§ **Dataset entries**

↓

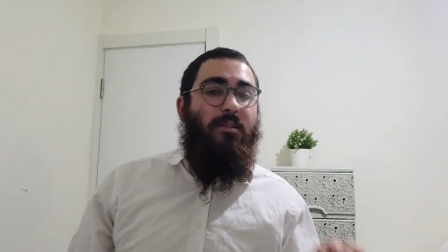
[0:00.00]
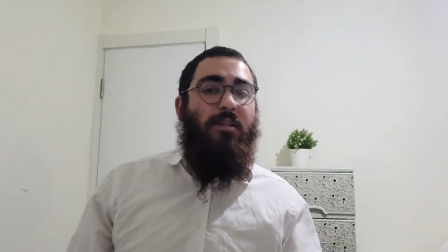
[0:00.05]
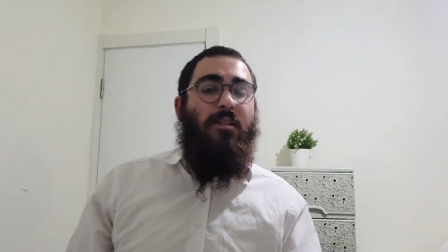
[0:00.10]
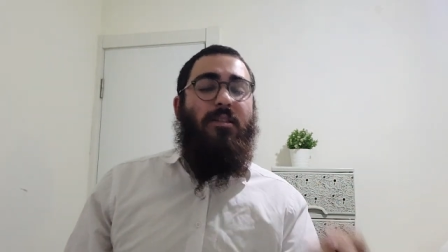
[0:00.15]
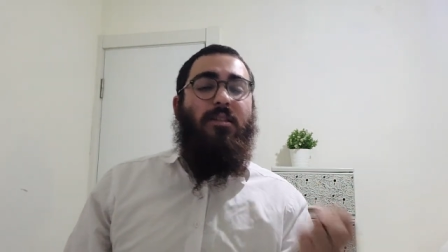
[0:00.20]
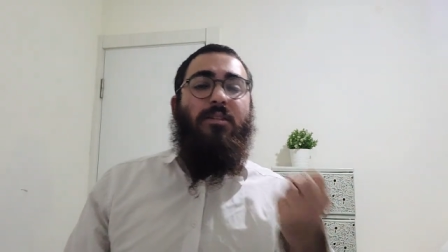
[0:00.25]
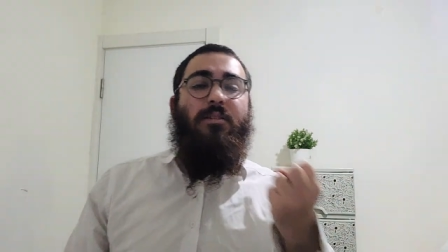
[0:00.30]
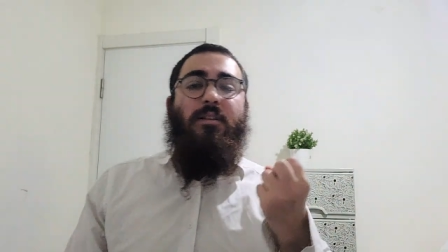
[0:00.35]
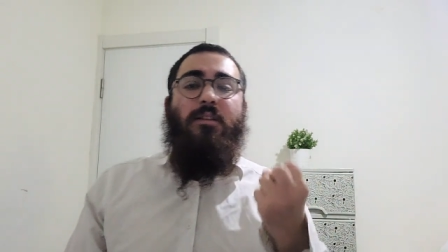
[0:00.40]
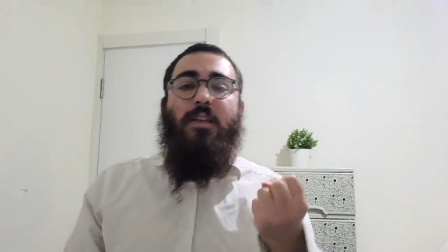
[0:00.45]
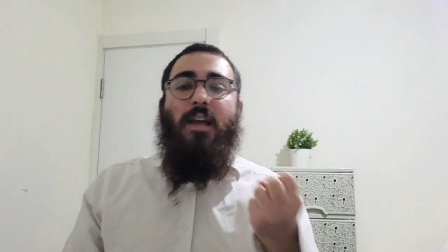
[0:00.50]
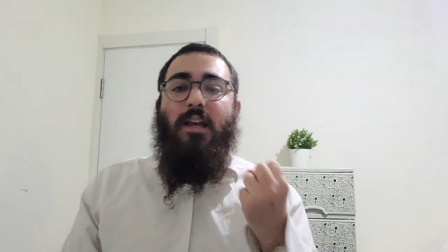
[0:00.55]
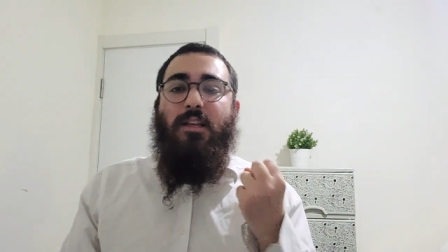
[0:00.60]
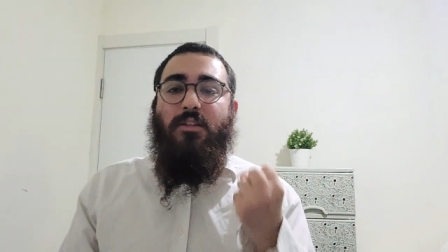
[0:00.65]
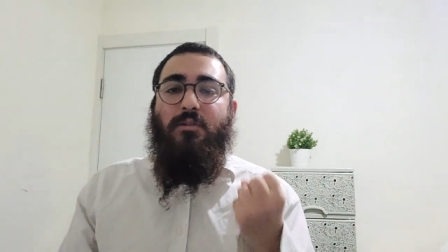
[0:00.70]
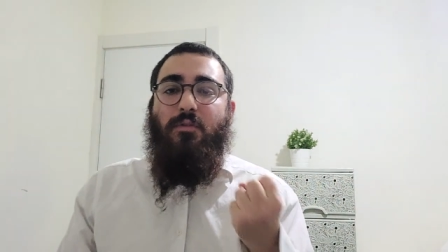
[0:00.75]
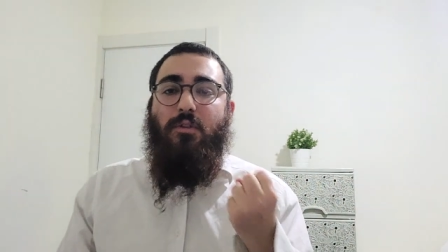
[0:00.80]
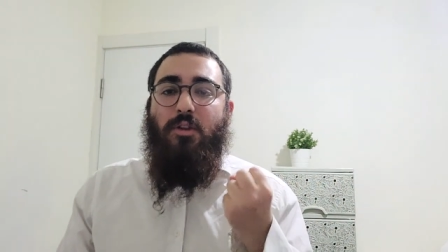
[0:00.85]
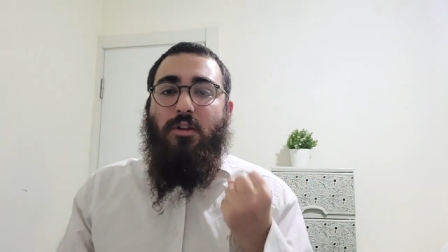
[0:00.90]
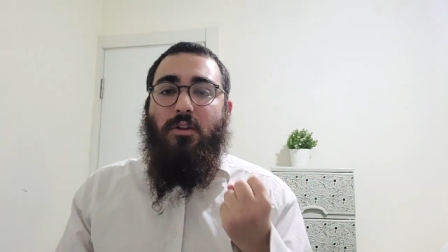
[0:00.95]
This is a
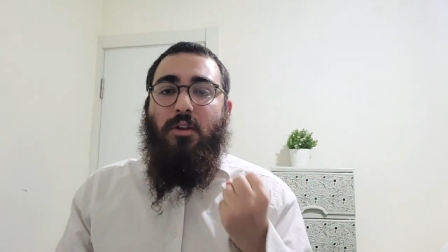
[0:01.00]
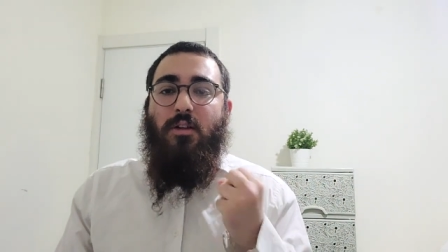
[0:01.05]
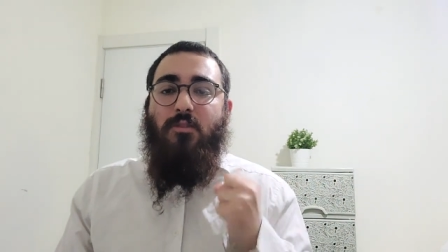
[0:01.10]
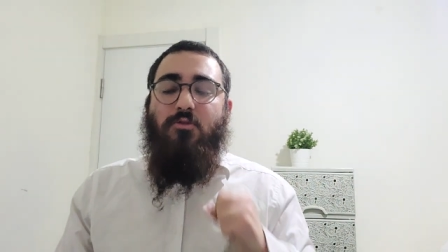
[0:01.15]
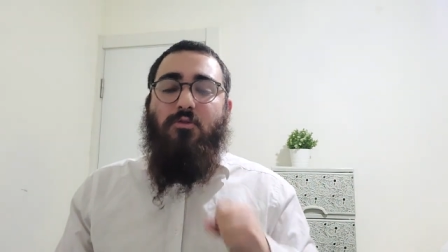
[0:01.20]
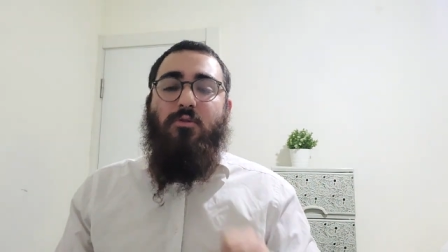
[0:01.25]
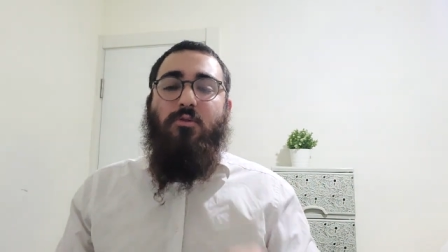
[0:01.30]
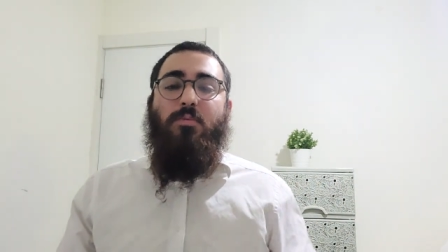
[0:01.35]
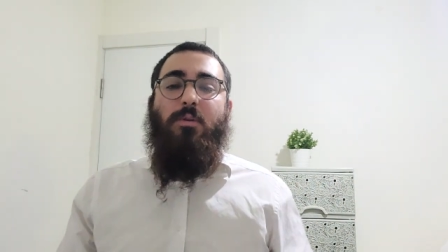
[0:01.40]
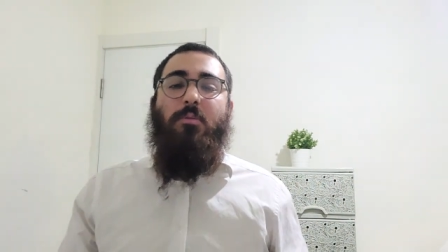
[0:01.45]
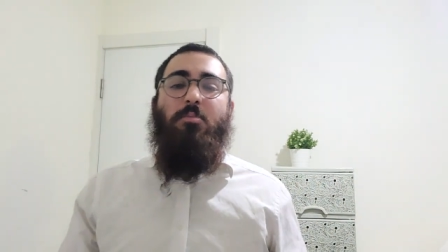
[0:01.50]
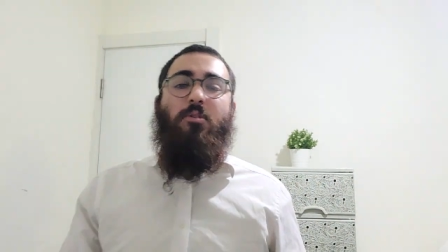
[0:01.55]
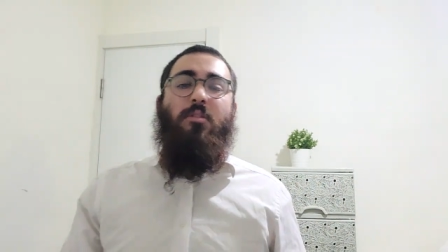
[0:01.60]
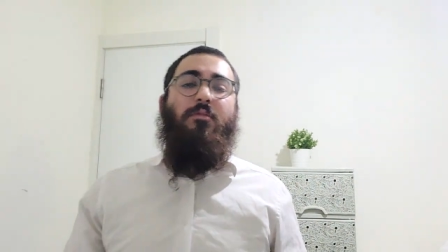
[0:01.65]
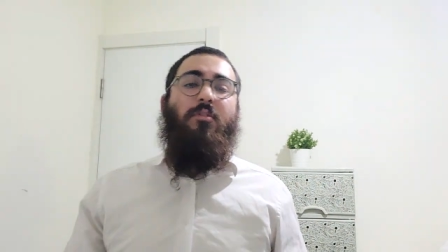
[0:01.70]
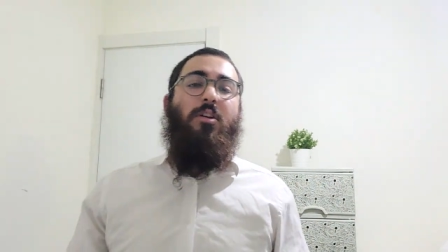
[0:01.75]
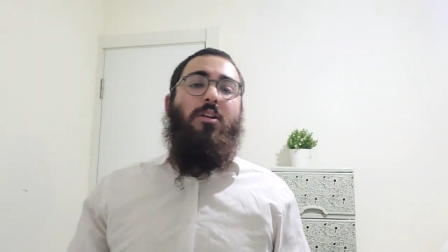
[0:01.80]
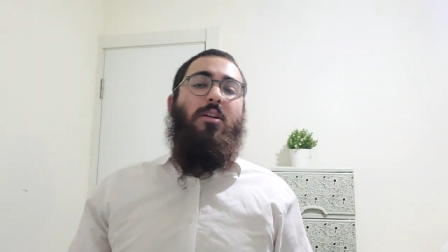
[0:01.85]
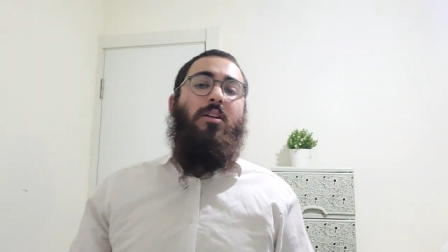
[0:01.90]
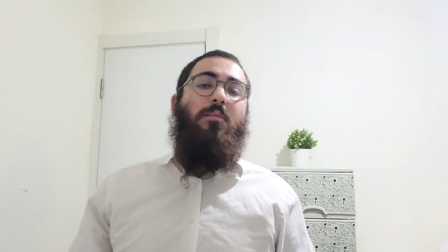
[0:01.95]
test for the non-Jewish people
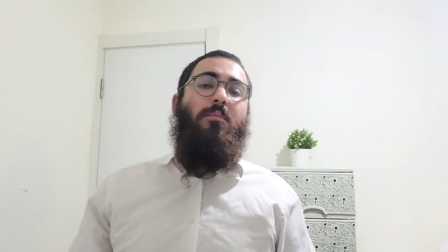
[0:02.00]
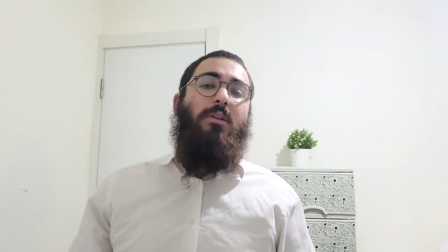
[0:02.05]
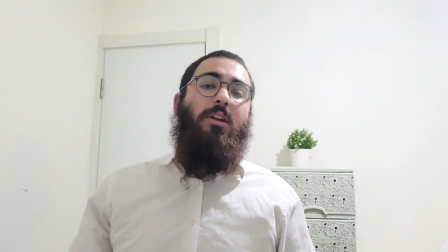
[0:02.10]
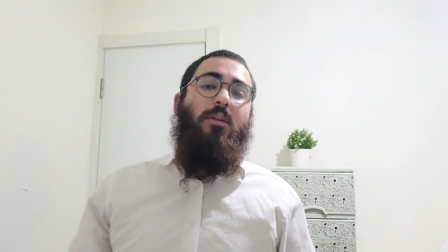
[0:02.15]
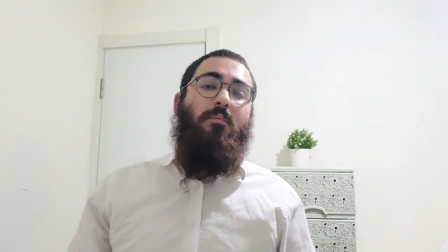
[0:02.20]
if they're going to be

↑

Set the data above down again exactly as given, with no pictures.

[0:00.00]
[0:00.05]
[0:00.10]
[0:00.15]
[0:00.20]
[0:00.25]
[0:00.30]
[0:00.35]
[0:00.40]
[0:00.45]
[0:00.50]
[0:00.55]
[0:00.60]
[0:00.65]
[0:00.70]
[0:00.75]
[0:00.80]
[0:00.85]
[0:00.90]
[0:00.95]
This is a
[0:01.00]
[0:01.05]
[0:01.10]
[0:01.15]
[0:01.20]
[0:01.25]
[0:01.30]
[0:01.35]
[0:01.40]
[0:01.45]
[0:01.50]
[0:01.55]
[0:01.60]
[0:01.65]
[0:01.70]
[0:01.75]
[0:01.80]
[0:01.85]
[0:01.90]
[0:01.95]
test for the non-Jewish people
[0:02.00]
[0:02.05]
[0:02.10]
[0:02.15]
[0:02.20]
if they're going to be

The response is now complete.